Semi-supervised learning (SSL) is a common approach to learning predictive models using not only labeled examples, but also unlabeled examples. While SSL for the simple tasks of classification and regression has received a lot of attention from the research community, this is not properly investigated for complex prediction tasks with structurally dependent variables. This is the case of multi-label classification and hierarchical multi-label classification tasks, which may require additional information, possibly coming from the underlying distribution in the descriptive space provided by unlabeled examples, to better face the challenging task of predicting simultaneously multiple class labels. In this paper, we investigate this aspect and propose a (hierarchical) multi-label classification method based on semi-supervised learning of predictive clustering trees. We also extend the method towards ensemble learning and propose a method based on the random forest approach. Extensive experimental evaluation conducted on 23 datasets shows significant advantages of the proposed method and its extension with respect to their supervised counterparts. Moreover, the method preserves interpretability and reduces the time complexity of classical tree-based models.

Figures (7)

• Figure 1: Semi-supervised learning in multi-label classification. Filled circles represent labeled examples, while empty circles represent unlabeled examples. Letters represent class labels.

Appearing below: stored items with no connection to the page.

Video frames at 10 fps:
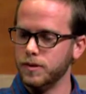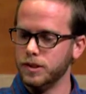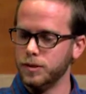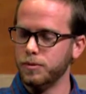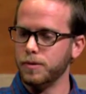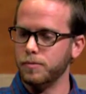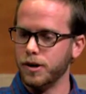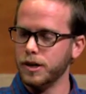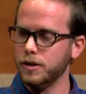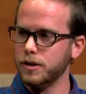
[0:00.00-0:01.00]
spring
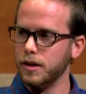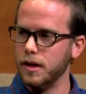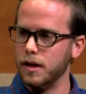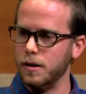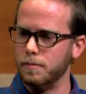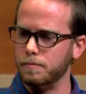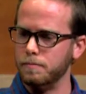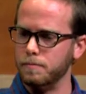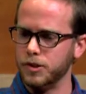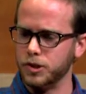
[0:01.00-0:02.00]
break
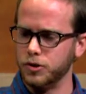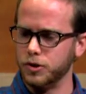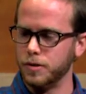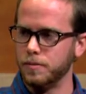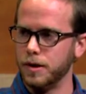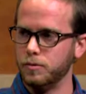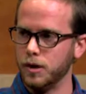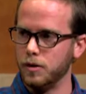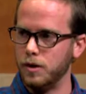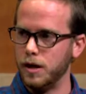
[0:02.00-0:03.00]
mission trip that we
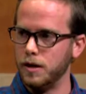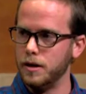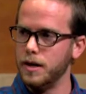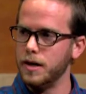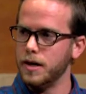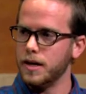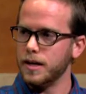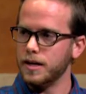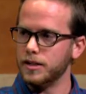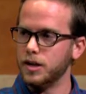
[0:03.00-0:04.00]
go on
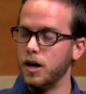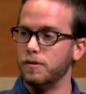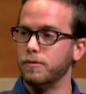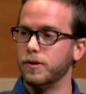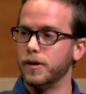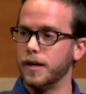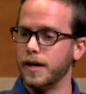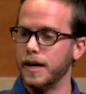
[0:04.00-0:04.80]
is offered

• Figure 2: Predictive performance of the supervised and semi-supervised methods on the multi-label classification datasets.

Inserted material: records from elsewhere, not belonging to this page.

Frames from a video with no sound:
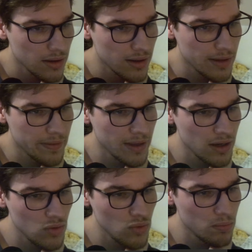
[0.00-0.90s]
and
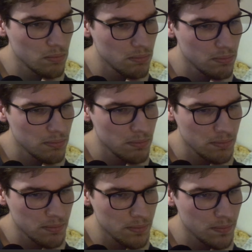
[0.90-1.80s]
now
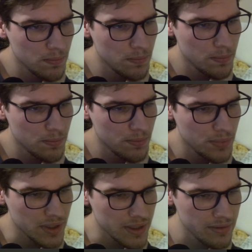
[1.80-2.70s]

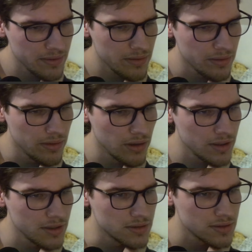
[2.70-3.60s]
pin the
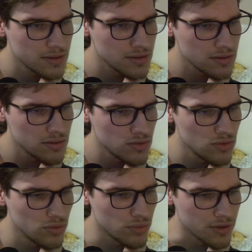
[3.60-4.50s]
knight to
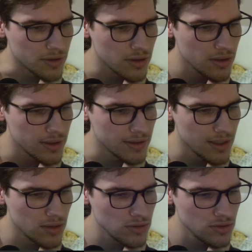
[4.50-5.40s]
the rook. And
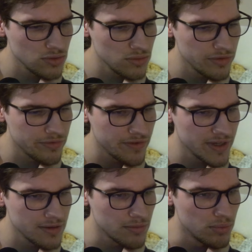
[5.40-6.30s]
how do you
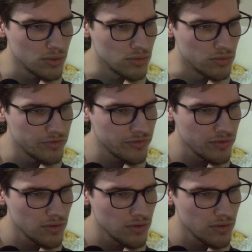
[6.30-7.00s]
defend both?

• Figure 3: Predictive performance of the supervised and semi-supervised methods on the hierarchical multi-label classification datasets.
• Figure 4: Influence of parameter $w$ on SSL-PCT (red line) and SSL-RF (orange line) methods. The results refer to 4 datasets with different types of structured outputs: Emotions (MLC), Genbase (MLC), Danish farms (HMLC), and ImCLEF07A (HMLC). The $w$ values selected by the internal cross-validation algorithm and used in the experiments are marked with colored dots.
• Figure 5: Supervised and semi-supervised predictive clustering trees obtained for the Emotions dataset with 100 labeled examples.